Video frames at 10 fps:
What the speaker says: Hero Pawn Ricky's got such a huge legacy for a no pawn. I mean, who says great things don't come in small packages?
══════════
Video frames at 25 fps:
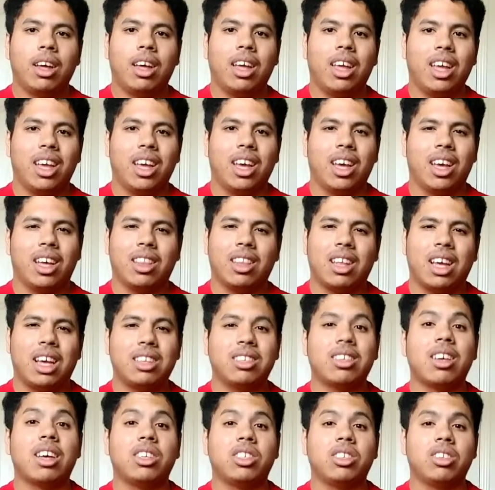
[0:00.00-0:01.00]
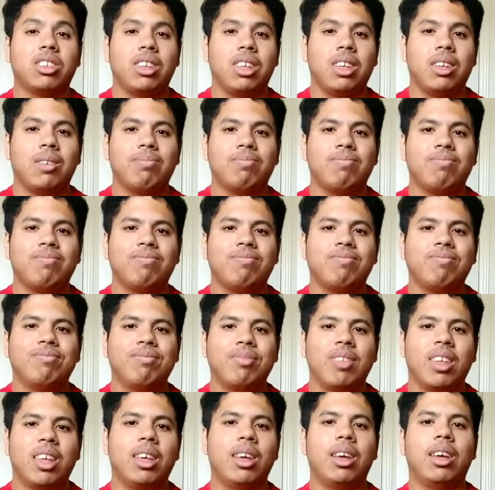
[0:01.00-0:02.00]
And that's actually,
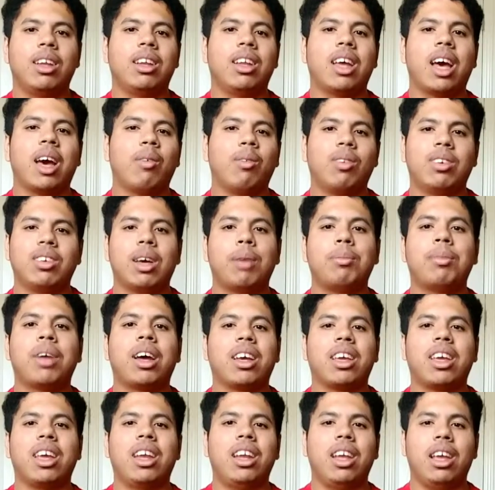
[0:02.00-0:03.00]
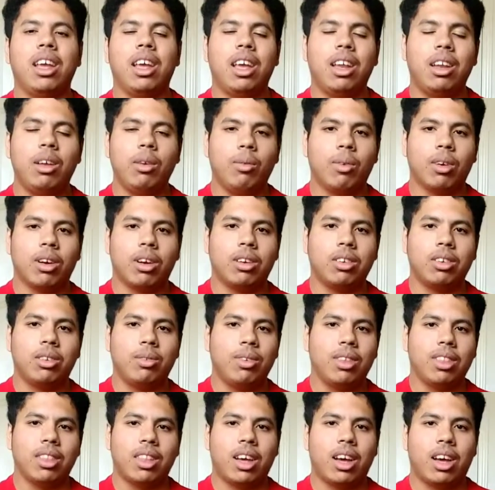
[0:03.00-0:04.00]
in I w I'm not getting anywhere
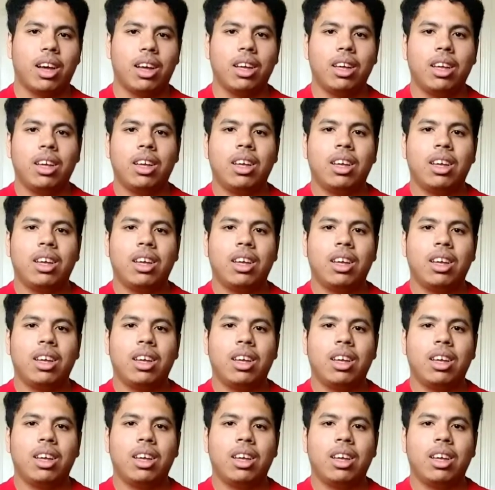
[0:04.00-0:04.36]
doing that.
══════════
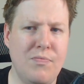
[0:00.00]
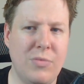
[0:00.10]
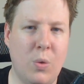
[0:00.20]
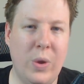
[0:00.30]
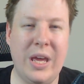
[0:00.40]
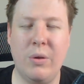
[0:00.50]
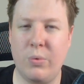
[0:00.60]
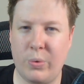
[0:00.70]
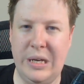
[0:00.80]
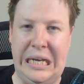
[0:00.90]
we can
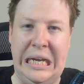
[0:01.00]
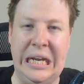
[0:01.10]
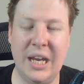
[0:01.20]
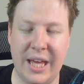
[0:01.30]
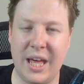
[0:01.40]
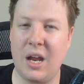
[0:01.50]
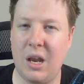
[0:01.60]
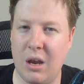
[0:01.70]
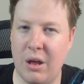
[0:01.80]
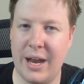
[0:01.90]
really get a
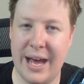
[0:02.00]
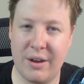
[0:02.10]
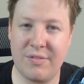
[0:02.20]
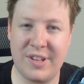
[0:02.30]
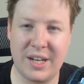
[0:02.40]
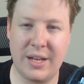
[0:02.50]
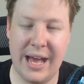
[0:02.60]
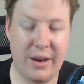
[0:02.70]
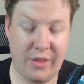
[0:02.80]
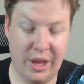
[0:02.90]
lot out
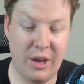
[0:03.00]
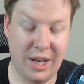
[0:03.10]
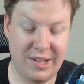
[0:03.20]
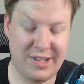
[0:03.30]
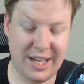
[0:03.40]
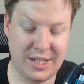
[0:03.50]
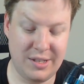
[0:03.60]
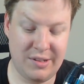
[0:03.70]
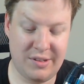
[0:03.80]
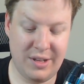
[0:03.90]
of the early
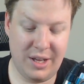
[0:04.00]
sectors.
══════════
Exercise
In the records above, find every line with the word "frames" and copy it.

Answer below
Video frames at 10 fps:
Video frames at 25 fps:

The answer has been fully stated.